• _PROBLEM REQUIREMENTS_: Give the data again exactly as written, without any of its pictures.

• _SOURCE MATERIAL_:
★ ★ ★ ★ ★

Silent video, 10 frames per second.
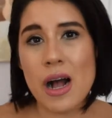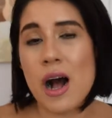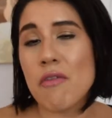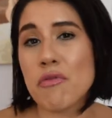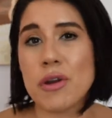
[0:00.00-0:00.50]

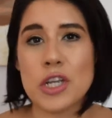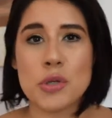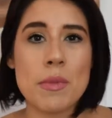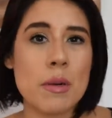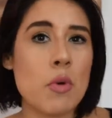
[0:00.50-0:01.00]

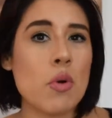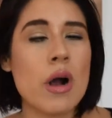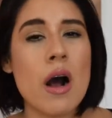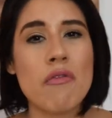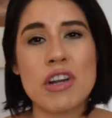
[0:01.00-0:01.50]
coverage, minimal
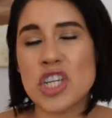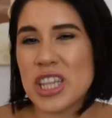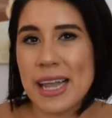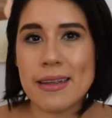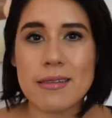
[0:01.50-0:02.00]
coverage,
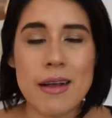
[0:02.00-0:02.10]
light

★ ★ ★ ★ ★

• _RESPONSE BELOW_:
Silent video, 10 frames per second.
[0:00.00-0:00.50]

[0:00.50-0:01.00]

[0:01.00-0:01.50]
coverage, minimal
[0:01.50-0:02.00]
coverage,
[0:02.00-0:02.10]
light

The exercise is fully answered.